### Data excerpts
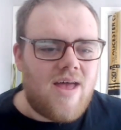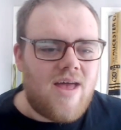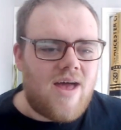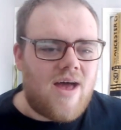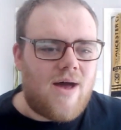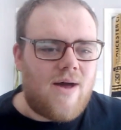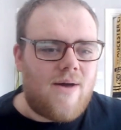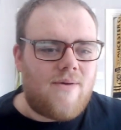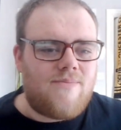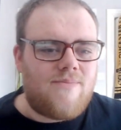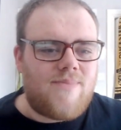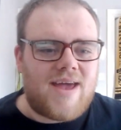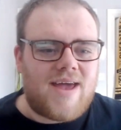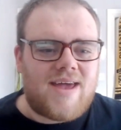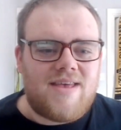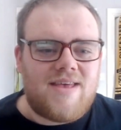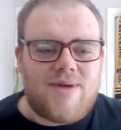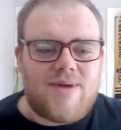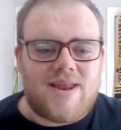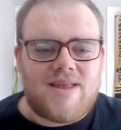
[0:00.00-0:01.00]

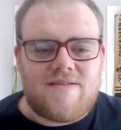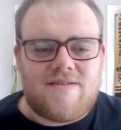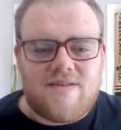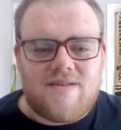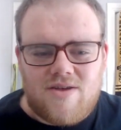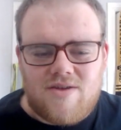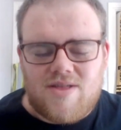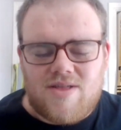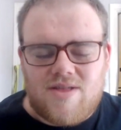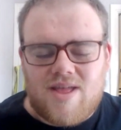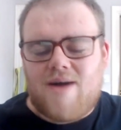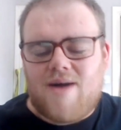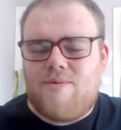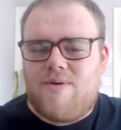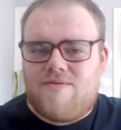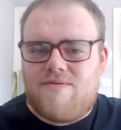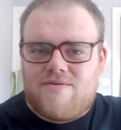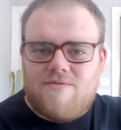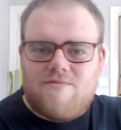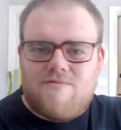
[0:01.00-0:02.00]
Becky's managed to do that
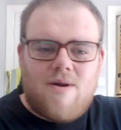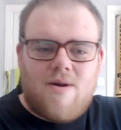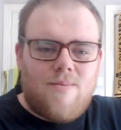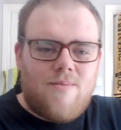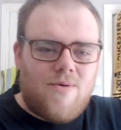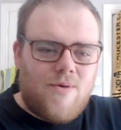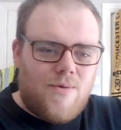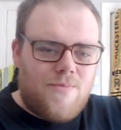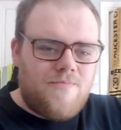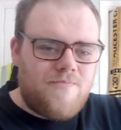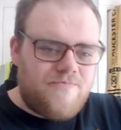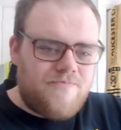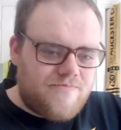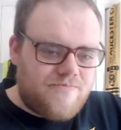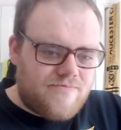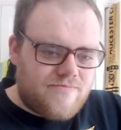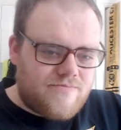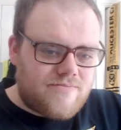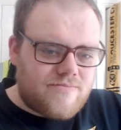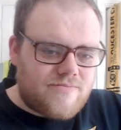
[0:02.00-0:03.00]
with the Rumble,
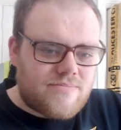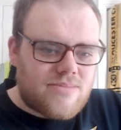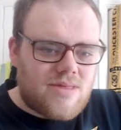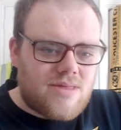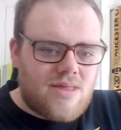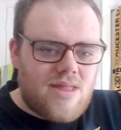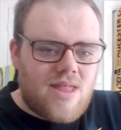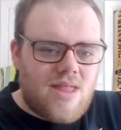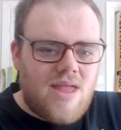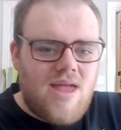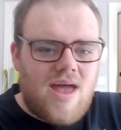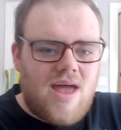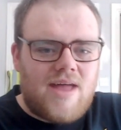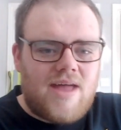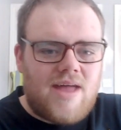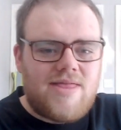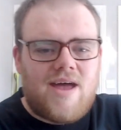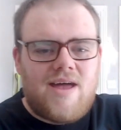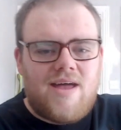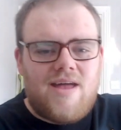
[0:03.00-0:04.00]

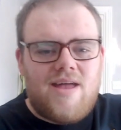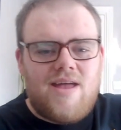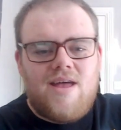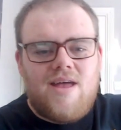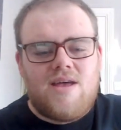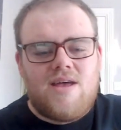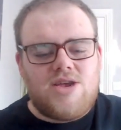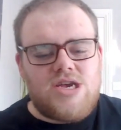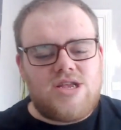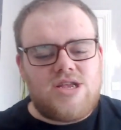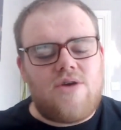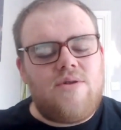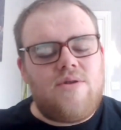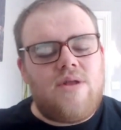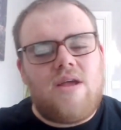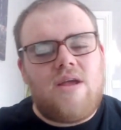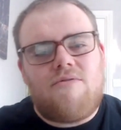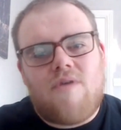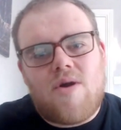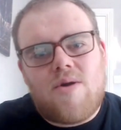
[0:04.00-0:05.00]
and that she's
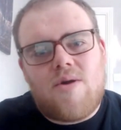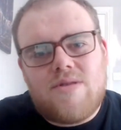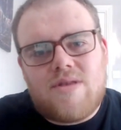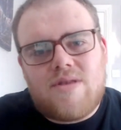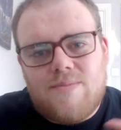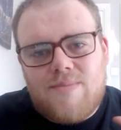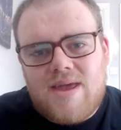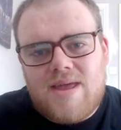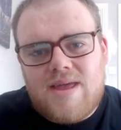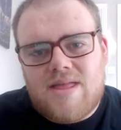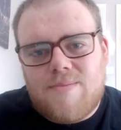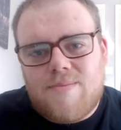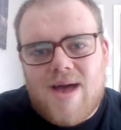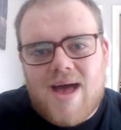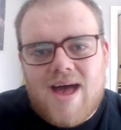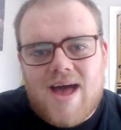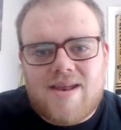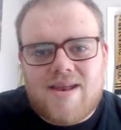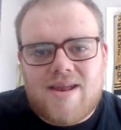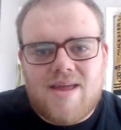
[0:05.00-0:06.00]
only grown to be the
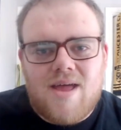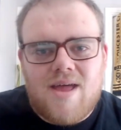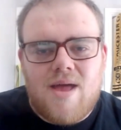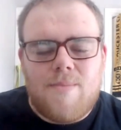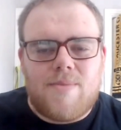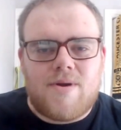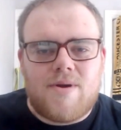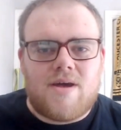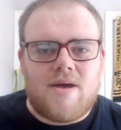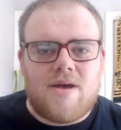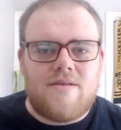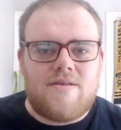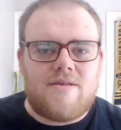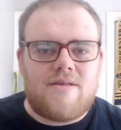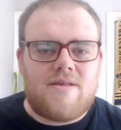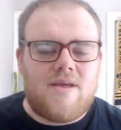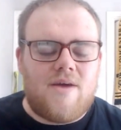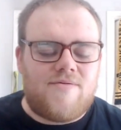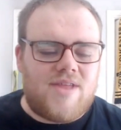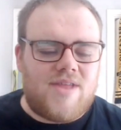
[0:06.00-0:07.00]
man
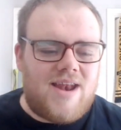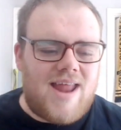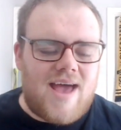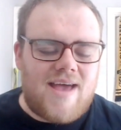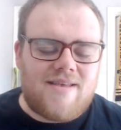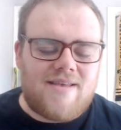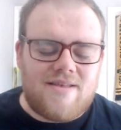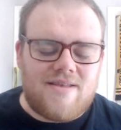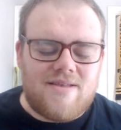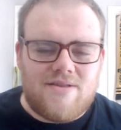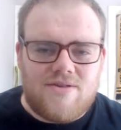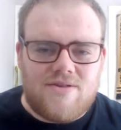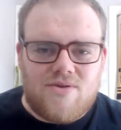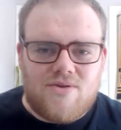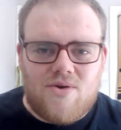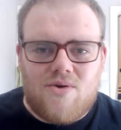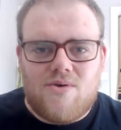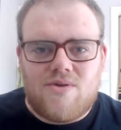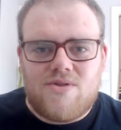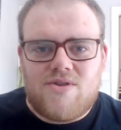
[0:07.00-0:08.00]
because of the lessons
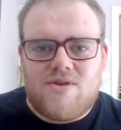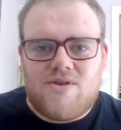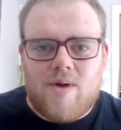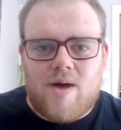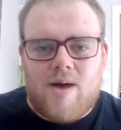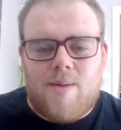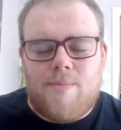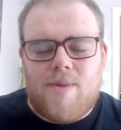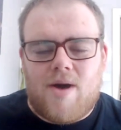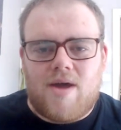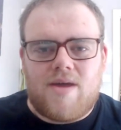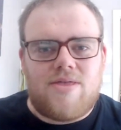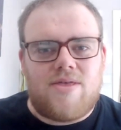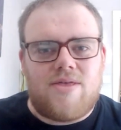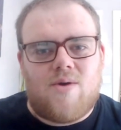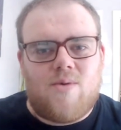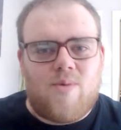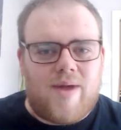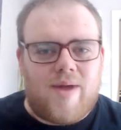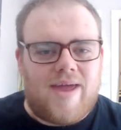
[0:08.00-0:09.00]
taught to her by the
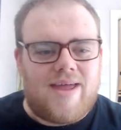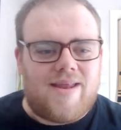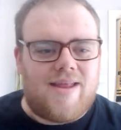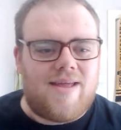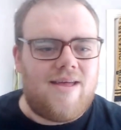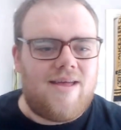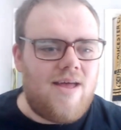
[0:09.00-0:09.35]
Queen,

### Exercise directions
What you give back should match the entries above exactly, except that pictures are dropped.

### Result of this task
[0:00.00-0:01.00]

[0:01.00-0:02.00]
Becky's managed to do that
[0:02.00-0:03.00]
with the Rumble,
[0:03.00-0:04.00]

[0:04.00-0:05.00]
and that she's
[0:05.00-0:06.00]
only grown to be the
[0:06.00-0:07.00]
man
[0:07.00-0:08.00]
because of the lessons
[0:08.00-0:09.00]
taught to her by the
[0:09.00-0:09.35]
Queen,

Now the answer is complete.